RevAI Prototype
What i think must be spec sheet for a project of a machine learning assistant for binary reverse engineering.
Database
The data you need to have something interesting are source codes. If you want stuff to run on actual reversing software, source in C to have less work for your model to make the link between source and pseudo-C (and also you could perform the same kind of embedding / tokenization)
You need to have various :
- Size
- Usecase
- Compilation
- Obfuscation
One of the biggest mistake i made was keeping only the project which fitted in one C file, a real system must be able to study gigantic project with complexe structure.
Use old opensource project
This code may note have to much change in there purpose but have been patched many time for bug / vulnerability. Having the same project but different version will be very useful for purpose and author characterisation and vulnerability detection.
Use known vulnerable code
I think it could be hard to implement but very useful to have a system able to artificially put vulnerability from databases like diversevul to test and train vulnerability detection system without being to impacted by the full project context.
Model
Characterisation
The most important is to start from embedding system like SAFE which is already able to perform subroutine classification (purpose, author, vuln) by assigning a vector in an N-Dimensionnal space. I think we may have more information for this kind of embedding if we had DFG and CFG for graph embedding and also use SotA system for function and variable naming problematics.
The extraction of data may look like this :
You get the call-graph from your analysis tool (IDA,Ghidra, Radare 2 …). For each function you will embed them in a N-dimensionnal space able to performing purpose classification. Then you will form small purpose groups and build an “average” embedding and repeat and reapeat … until making a whole program embedding.
Then your model need to have more information on the pseudo-C, so it could be good to do something like ProRec and add autogenerated structural info on the pseudo-C (may be enhanced by contextual embedding)
Training
As far as i know, Current LLM are RNN on steroid. We should keep a system like this but adding the context in the process :
It won’t work in what i inderstant of a Transformer, the problem is that the embedding of the token HAVE to be fully separated from the tokenized code reading and guessing. The goal is to mimic the expert who worked on the code for a long time and remember what he had seen. so is able to easily recognise in context function.
Expert building
After all of that we have a model trained to predict the link between source and pseudo-C we need to solve real problem. To do that we can finetune the model kinda like what AIDAPAL did.

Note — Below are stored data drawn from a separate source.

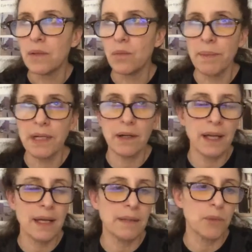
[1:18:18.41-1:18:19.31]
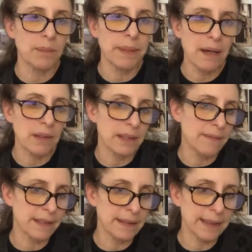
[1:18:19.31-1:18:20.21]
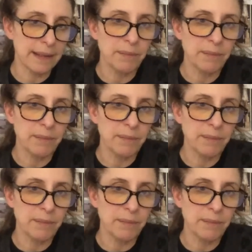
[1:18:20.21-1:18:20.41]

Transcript: women are gaining more power, definitely.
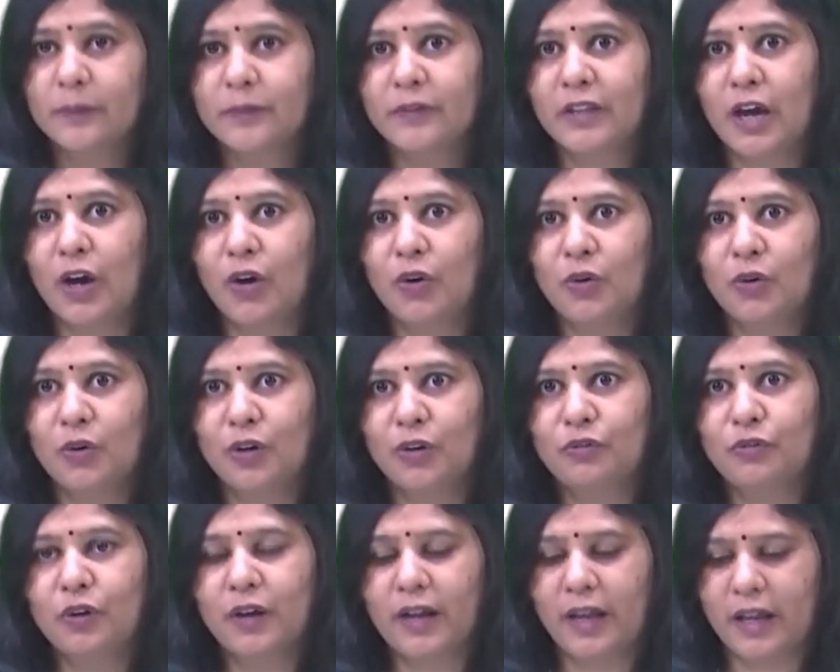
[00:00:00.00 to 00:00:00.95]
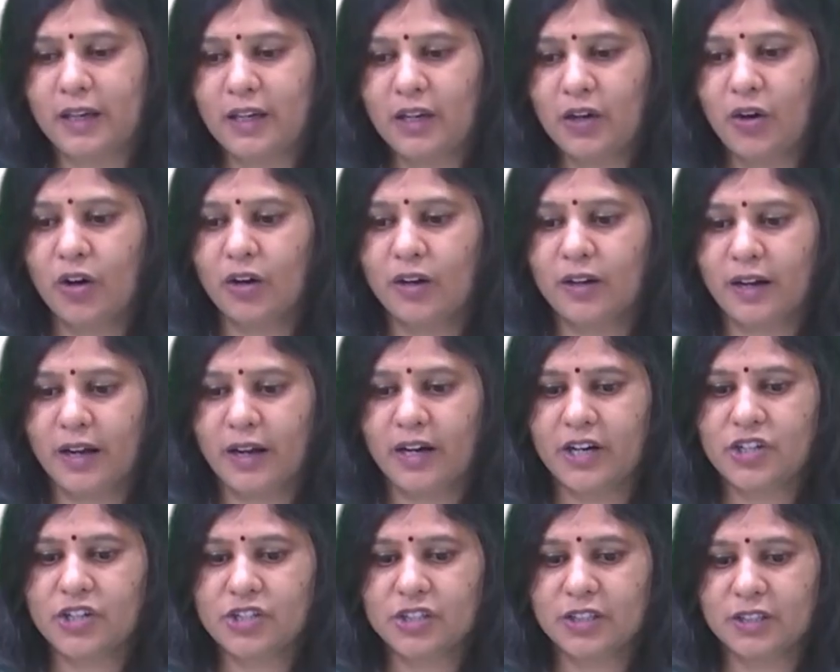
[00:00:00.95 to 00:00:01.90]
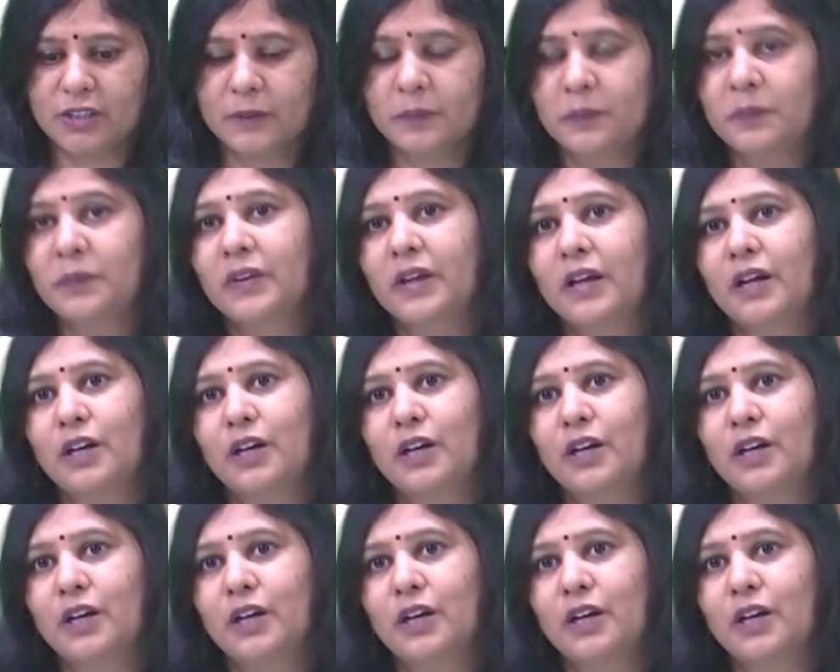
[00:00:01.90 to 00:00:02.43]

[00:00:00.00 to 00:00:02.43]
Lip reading: Now for any organization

We can try to train it to do like AIDAPAL, but it’s also possible to train it to find vulnerability, trying to guess the author of a code, O-to-O similarity (OVERKILL system but may be is after lighter system to have finer result), patch detection …
Recap
Challenges
1- Various DB
2- Multiscale embedding
3- Context-Transformer
4- Good Labelled Expert DB
I think that just the “perfect embedding” may be a great tool for direct purpose classification, vuln detection and patch verification. The BERT good only if we want to automatise report and add an assistant for newbies.
Usecases
- Vuln detection
- 0-day finding
- Decompilation Enhancer
- C to higher level translation
- Patch verification
Important
The big problem of this stuff is the random aspect, and even if we had the most perfect system possible with 99.99999% accuracy in any of this task, the field where reverse is useful are critical so the harder is to convince the company/government that they can trust your system.